### EXERCISE DESCRIPTION:
All of the data below is to be copied exactly.

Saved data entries
***

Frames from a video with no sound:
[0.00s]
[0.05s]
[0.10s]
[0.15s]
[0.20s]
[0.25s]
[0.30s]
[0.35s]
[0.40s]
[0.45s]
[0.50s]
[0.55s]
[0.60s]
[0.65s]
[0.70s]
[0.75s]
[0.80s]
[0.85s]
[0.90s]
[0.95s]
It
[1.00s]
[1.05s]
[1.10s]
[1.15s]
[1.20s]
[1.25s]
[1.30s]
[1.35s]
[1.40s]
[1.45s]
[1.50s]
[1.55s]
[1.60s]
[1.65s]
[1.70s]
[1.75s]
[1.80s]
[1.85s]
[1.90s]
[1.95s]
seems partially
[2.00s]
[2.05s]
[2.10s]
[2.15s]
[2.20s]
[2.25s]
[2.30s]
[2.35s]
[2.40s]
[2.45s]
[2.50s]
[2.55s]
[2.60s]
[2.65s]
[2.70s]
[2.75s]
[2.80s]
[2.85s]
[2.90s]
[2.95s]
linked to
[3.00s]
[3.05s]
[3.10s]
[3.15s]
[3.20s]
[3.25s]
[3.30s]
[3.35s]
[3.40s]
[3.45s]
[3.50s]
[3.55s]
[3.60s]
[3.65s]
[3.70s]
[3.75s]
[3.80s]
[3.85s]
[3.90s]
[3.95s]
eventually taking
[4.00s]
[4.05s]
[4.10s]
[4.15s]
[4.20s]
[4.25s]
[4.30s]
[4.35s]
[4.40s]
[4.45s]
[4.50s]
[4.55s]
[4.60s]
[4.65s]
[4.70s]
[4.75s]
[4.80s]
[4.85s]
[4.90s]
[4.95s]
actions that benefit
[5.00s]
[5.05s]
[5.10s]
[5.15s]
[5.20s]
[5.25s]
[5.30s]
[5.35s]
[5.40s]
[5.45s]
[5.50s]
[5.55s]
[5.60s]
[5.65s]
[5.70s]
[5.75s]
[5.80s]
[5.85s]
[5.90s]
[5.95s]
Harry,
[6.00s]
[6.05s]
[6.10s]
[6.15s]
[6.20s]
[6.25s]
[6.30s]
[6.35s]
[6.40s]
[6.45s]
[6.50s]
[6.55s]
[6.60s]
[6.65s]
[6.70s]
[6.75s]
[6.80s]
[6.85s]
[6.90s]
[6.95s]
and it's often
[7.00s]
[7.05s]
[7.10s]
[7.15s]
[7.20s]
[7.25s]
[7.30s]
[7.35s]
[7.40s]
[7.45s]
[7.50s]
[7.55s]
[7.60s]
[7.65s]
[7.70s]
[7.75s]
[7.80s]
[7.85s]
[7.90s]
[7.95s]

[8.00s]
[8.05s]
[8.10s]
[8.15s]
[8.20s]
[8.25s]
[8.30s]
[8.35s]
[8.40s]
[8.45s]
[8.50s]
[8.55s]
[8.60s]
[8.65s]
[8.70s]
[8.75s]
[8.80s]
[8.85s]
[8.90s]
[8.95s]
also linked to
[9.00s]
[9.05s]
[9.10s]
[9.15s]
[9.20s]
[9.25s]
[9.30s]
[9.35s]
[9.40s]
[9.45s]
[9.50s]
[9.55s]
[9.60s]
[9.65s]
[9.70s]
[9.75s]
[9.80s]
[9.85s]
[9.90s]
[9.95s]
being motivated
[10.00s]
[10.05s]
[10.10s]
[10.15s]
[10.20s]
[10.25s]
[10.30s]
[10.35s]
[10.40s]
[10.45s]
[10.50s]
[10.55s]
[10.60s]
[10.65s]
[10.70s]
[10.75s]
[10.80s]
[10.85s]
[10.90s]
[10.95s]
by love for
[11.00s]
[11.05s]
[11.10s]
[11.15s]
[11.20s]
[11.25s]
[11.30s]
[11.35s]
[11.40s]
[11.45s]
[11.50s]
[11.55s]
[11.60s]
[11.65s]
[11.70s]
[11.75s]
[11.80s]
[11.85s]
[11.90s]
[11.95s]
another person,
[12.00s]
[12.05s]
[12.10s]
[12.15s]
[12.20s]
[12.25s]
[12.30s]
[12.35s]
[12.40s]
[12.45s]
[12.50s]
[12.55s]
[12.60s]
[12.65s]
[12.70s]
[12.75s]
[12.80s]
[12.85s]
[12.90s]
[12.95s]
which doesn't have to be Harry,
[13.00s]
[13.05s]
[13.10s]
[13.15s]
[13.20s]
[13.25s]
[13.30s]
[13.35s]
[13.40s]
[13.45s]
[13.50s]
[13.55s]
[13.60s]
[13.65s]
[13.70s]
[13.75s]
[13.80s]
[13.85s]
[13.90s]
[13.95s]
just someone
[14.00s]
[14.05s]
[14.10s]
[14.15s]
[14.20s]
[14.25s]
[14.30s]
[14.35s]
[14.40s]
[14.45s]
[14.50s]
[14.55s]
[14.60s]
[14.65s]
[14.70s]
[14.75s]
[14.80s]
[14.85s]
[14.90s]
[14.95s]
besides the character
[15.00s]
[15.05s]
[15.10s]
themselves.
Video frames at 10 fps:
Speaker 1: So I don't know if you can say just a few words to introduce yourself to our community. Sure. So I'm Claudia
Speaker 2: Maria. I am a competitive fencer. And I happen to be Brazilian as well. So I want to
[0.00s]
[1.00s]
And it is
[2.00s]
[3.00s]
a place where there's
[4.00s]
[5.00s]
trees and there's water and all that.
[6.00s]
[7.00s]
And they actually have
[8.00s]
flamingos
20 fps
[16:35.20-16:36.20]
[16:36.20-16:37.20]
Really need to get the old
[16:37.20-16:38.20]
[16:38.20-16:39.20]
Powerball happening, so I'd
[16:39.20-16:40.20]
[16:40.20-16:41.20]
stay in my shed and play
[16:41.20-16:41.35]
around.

***

### EXERCISE OUTPUT:
Frames from a video with no sound:
[0.00s]
[0.05s]
[0.10s]
[0.15s]
[0.20s]
[0.25s]
[0.30s]
[0.35s]
[0.40s]
[0.45s]
[0.50s]
[0.55s]
[0.60s]
[0.65s]
[0.70s]
[0.75s]
[0.80s]
[0.85s]
[0.90s]
[0.95s]
It
[1.00s]
[1.05s]
[1.10s]
[1.15s]
[1.20s]
[1.25s]
[1.30s]
[1.35s]
[1.40s]
[1.45s]
[1.50s]
[1.55s]
[1.60s]
[1.65s]
[1.70s]
[1.75s]
[1.80s]
[1.85s]
[1.90s]
[1.95s]
seems partially
[2.00s]
[2.05s]
[2.10s]
[2.15s]
[2.20s]
[2.25s]
[2.30s]
[2.35s]
[2.40s]
[2.45s]
[2.50s]
[2.55s]
[2.60s]
[2.65s]
[2.70s]
[2.75s]
[2.80s]
[2.85s]
[2.90s]
[2.95s]
linked to
[3.00s]
[3.05s]
[3.10s]
[3.15s]
[3.20s]
[3.25s]
[3.30s]
[3.35s]
[3.40s]
[3.45s]
[3.50s]
[3.55s]
[3.60s]
[3.65s]
[3.70s]
[3.75s]
[3.80s]
[3.85s]
[3.90s]
[3.95s]
eventually taking
[4.00s]
[4.05s]
[4.10s]
[4.15s]
[4.20s]
[4.25s]
[4.30s]
[4.35s]
[4.40s]
[4.45s]
[4.50s]
[4.55s]
[4.60s]
[4.65s]
[4.70s]
[4.75s]
[4.80s]
[4.85s]
[4.90s]
[4.95s]
actions that benefit
[5.00s]
[5.05s]
[5.10s]
[5.15s]
[5.20s]
[5.25s]
[5.30s]
[5.35s]
[5.40s]
[5.45s]
[5.50s]
[5.55s]
[5.60s]
[5.65s]
[5.70s]
[5.75s]
[5.80s]
[5.85s]
[5.90s]
[5.95s]
Harry,
[6.00s]
[6.05s]
[6.10s]
[6.15s]
[6.20s]
[6.25s]
[6.30s]
[6.35s]
[6.40s]
[6.45s]
[6.50s]
[6.55s]
[6.60s]
[6.65s]
[6.70s]
[6.75s]
[6.80s]
[6.85s]
[6.90s]
[6.95s]
and it's often
[7.00s]
[7.05s]
[7.10s]
[7.15s]
[7.20s]
[7.25s]
[7.30s]
[7.35s]
[7.40s]
[7.45s]
[7.50s]
[7.55s]
[7.60s]
[7.65s]
[7.70s]
[7.75s]
[7.80s]
[7.85s]
[7.90s]
[7.95s]

[8.00s]
[8.05s]
[8.10s]
[8.15s]
[8.20s]
[8.25s]
[8.30s]
[8.35s]
[8.40s]
[8.45s]
[8.50s]
[8.55s]
[8.60s]
[8.65s]
[8.70s]
[8.75s]
[8.80s]
[8.85s]
[8.90s]
[8.95s]
also linked to
[9.00s]
[9.05s]
[9.10s]
[9.15s]
[9.20s]
[9.25s]
[9.30s]
[9.35s]
[9.40s]
[9.45s]
[9.50s]
[9.55s]
[9.60s]
[9.65s]
[9.70s]
[9.75s]
[9.80s]
[9.85s]
[9.90s]
[9.95s]
being motivated
[10.00s]
[10.05s]
[10.10s]
[10.15s]
[10.20s]
[10.25s]
[10.30s]
[10.35s]
[10.40s]
[10.45s]
[10.50s]
[10.55s]
[10.60s]
[10.65s]
[10.70s]
[10.75s]
[10.80s]
[10.85s]
[10.90s]
[10.95s]
by love for
[11.00s]
[11.05s]
[11.10s]
[11.15s]
[11.20s]
[11.25s]
[11.30s]
[11.35s]
[11.40s]
[11.45s]
[11.50s]
[11.55s]
[11.60s]
[11.65s]
[11.70s]
[11.75s]
[11.80s]
[11.85s]
[11.90s]
[11.95s]
another person,
[12.00s]
[12.05s]
[12.10s]
[12.15s]
[12.20s]
[12.25s]
[12.30s]
[12.35s]
[12.40s]
[12.45s]
[12.50s]
[12.55s]
[12.60s]
[12.65s]
[12.70s]
[12.75s]
[12.80s]
[12.85s]
[12.90s]
[12.95s]
which doesn't have to be Harry,
[13.00s]
[13.05s]
[13.10s]
[13.15s]
[13.20s]
[13.25s]
[13.30s]
[13.35s]
[13.40s]
[13.45s]
[13.50s]
[13.55s]
[13.60s]
[13.65s]
[13.70s]
[13.75s]
[13.80s]
[13.85s]
[13.90s]
[13.95s]
just someone
[14.00s]
[14.05s]
[14.10s]
[14.15s]
[14.20s]
[14.25s]
[14.30s]
[14.35s]
[14.40s]
[14.45s]
[14.50s]
[14.55s]
[14.60s]
[14.65s]
[14.70s]
[14.75s]
[14.80s]
[14.85s]
[14.90s]
[14.95s]
besides the character
[15.00s]
[15.05s]
[15.10s]
themselves.
Video frames at 10 fps:
Speaker 1: So I don't know if you can say just a few words to introduce yourself to our community. Sure. So I'm Claudia
Speaker 2: Maria. I am a competitive fencer. And I happen to be Brazilian as well. So I want to
[0.00s]
[1.00s]
And it is
[2.00s]
[3.00s]
a place where there's
[4.00s]
[5.00s]
trees and there's water and all that.
[6.00s]
[7.00s]
And they actually have
[8.00s]
flamingos
20 fps
[16:35.20-16:36.20]
[16:36.20-16:37.20]
Really need to get the old
[16:37.20-16:38.20]
[16:38.20-16:39.20]
Powerball happening, so I'd
[16:39.20-16:40.20]
[16:40.20-16:41.20]
stay in my shed and play
[16:41.20-16:41.35]
around.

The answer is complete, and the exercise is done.